Transcribe exactly the lines below that begin at the line with "[6:08.37-6:09.27]" and stop after the line with "[0:04.00-0:05.00]", leaving out every picture.

_ _ _ _ _

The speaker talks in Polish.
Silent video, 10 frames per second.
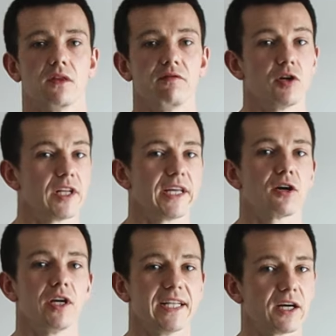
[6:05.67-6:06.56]
Do
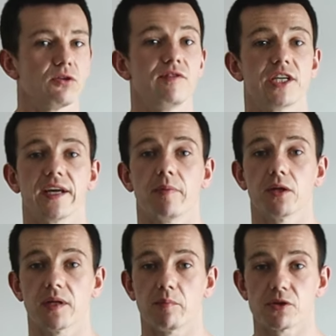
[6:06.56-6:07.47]
wykonania kolejnego ćwiczenia
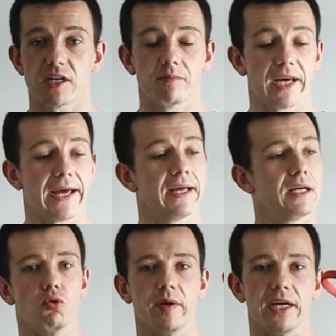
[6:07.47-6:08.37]
będą nam potrzebne
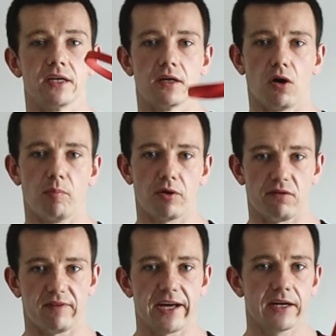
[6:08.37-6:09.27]
gumy
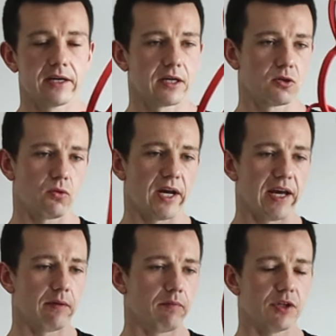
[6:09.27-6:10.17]
oporowe,
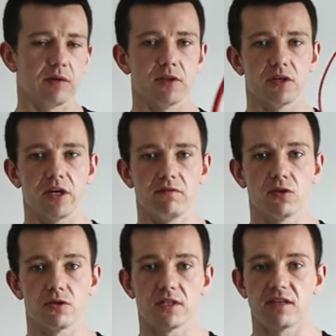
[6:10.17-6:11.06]
które będziemy sobie
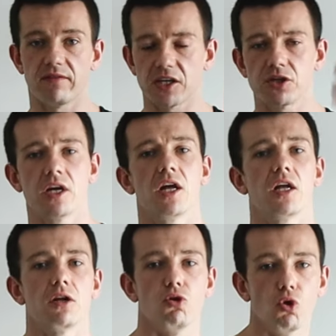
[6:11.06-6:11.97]
wykorzystywać
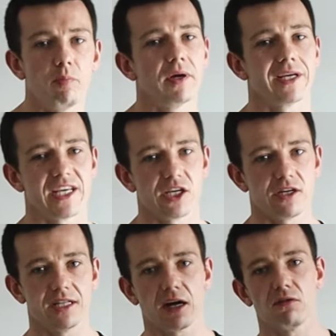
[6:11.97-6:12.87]
lub
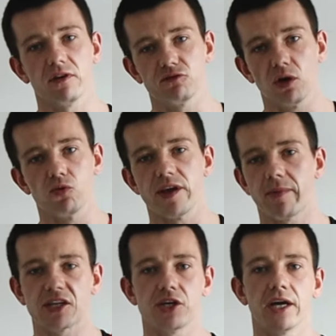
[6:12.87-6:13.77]
jeśli takowych w domu nie
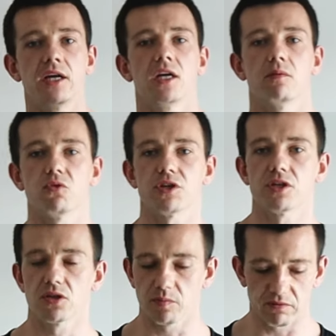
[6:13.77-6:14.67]
macie,
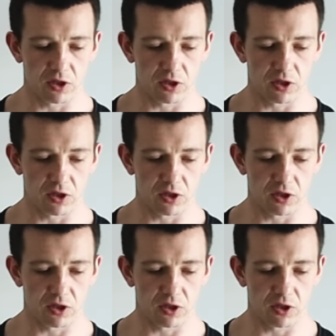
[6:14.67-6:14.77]
możecie sobie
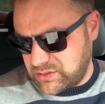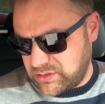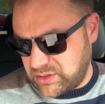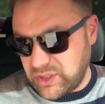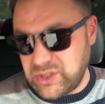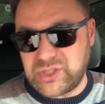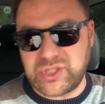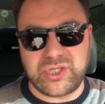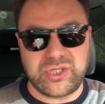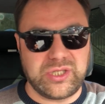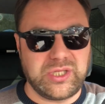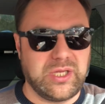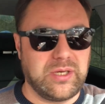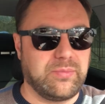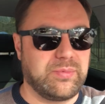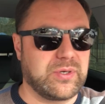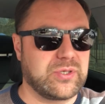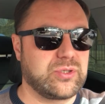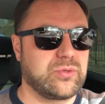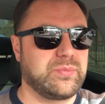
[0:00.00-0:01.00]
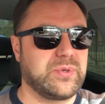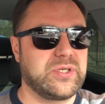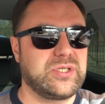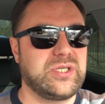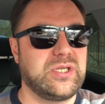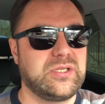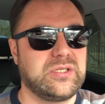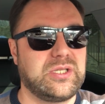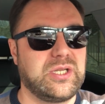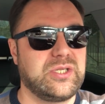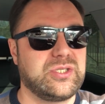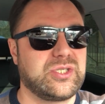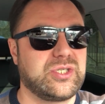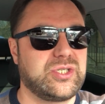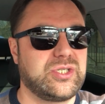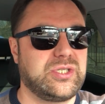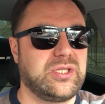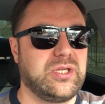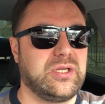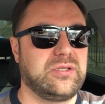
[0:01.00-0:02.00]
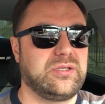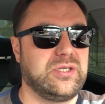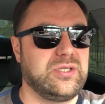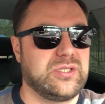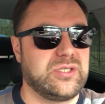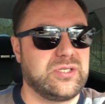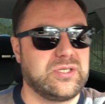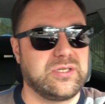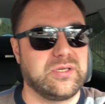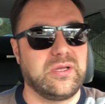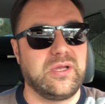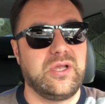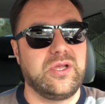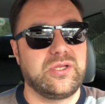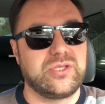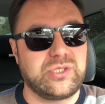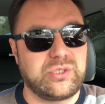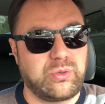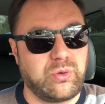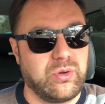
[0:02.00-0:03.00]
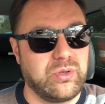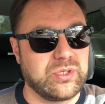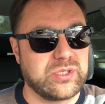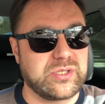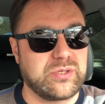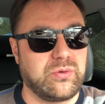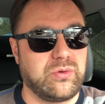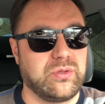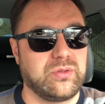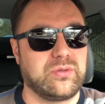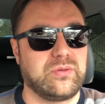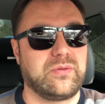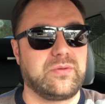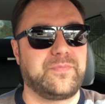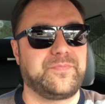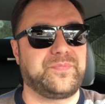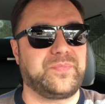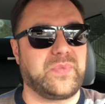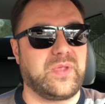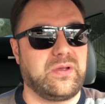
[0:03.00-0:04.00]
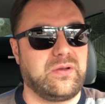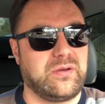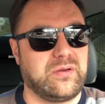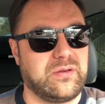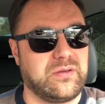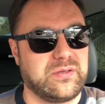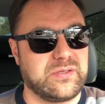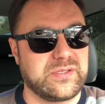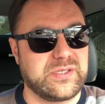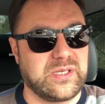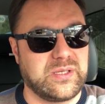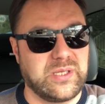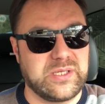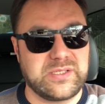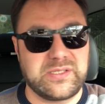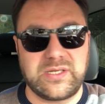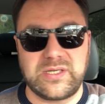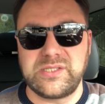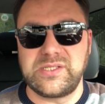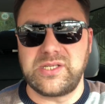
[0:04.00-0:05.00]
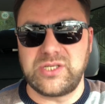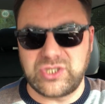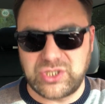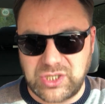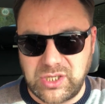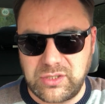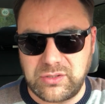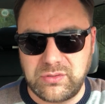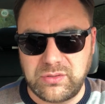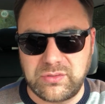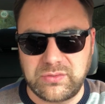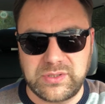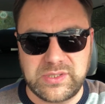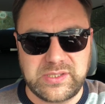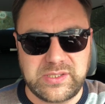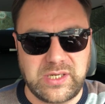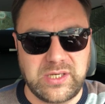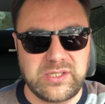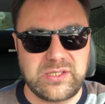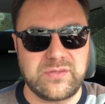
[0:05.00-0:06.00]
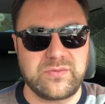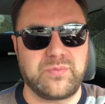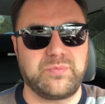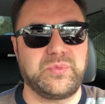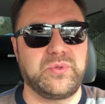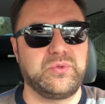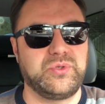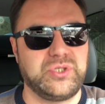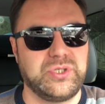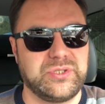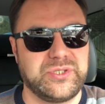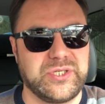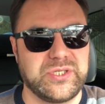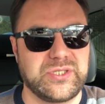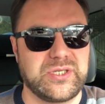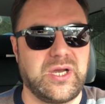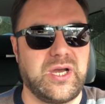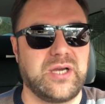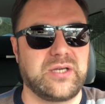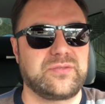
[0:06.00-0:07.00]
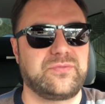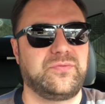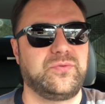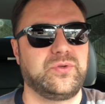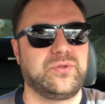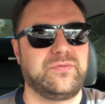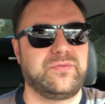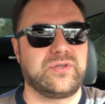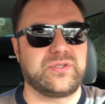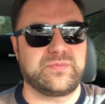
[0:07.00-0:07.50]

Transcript: 34, прошу прощения, 34 тысячи. Строился он а, согласно разрешению на строительство, получил сейчас акт ввода в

_ _ _ _ _

- **Exercise solution**
[6:08.37-6:09.27]
gumy
[6:09.27-6:10.17]
oporowe,
[6:10.17-6:11.06]
które będziemy sobie
[6:11.06-6:11.97]
wykorzystywać
[6:11.97-6:12.87]
lub
[6:12.87-6:13.77]
jeśli takowych w domu nie
[6:13.77-6:14.67]
macie,
[6:14.67-6:14.77]
możecie sobie
[0:00.00-0:01.00]
[0:01.00-0:02.00]
[0:02.00-0:03.00]
[0:03.00-0:04.00]
[0:04.00-0:05.00]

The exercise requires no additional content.